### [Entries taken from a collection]
"""

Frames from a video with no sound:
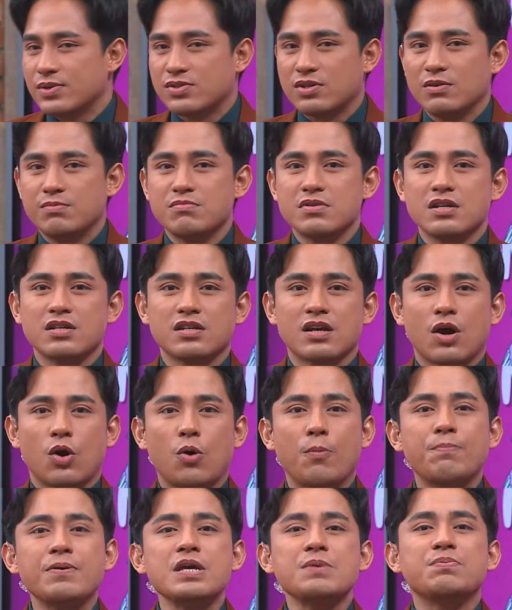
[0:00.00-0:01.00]
social media
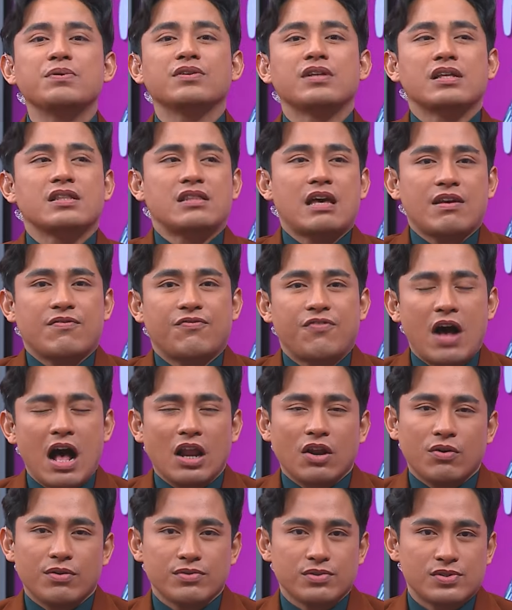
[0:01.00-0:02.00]
or people that they
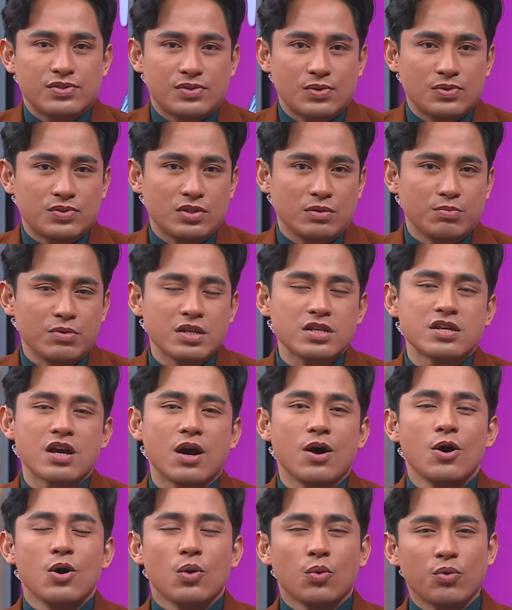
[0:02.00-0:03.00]
follow on the social
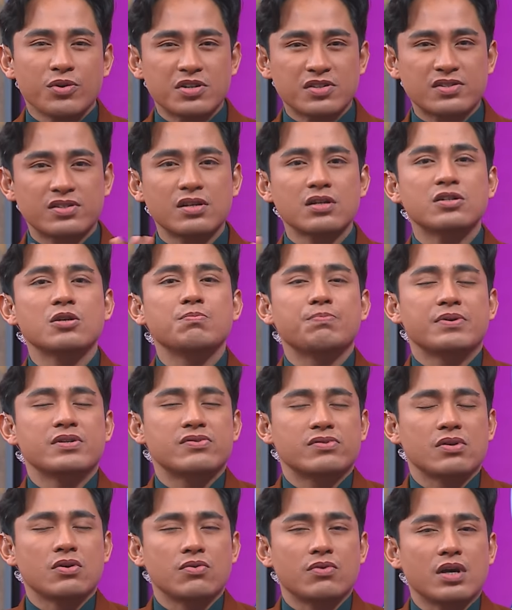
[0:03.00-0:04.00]
media with a certain
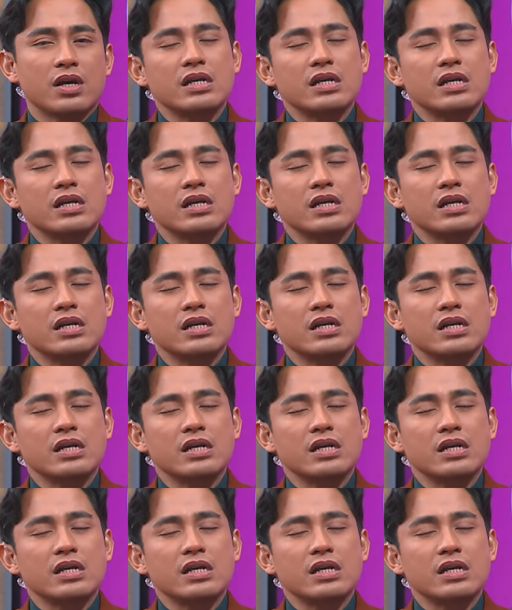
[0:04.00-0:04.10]
persona.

"""

### [WHAT IS BEING ASKED]
Each record above needs to be copied exactly, with images left out.

### [TASK ANSWER]
Frames from a video with no sound:
[0:00.00-0:01.00]
social media
[0:01.00-0:02.00]
or people that they
[0:02.00-0:03.00]
follow on the social
[0:03.00-0:04.00]
media with a certain
[0:04.00-0:04.10]
persona.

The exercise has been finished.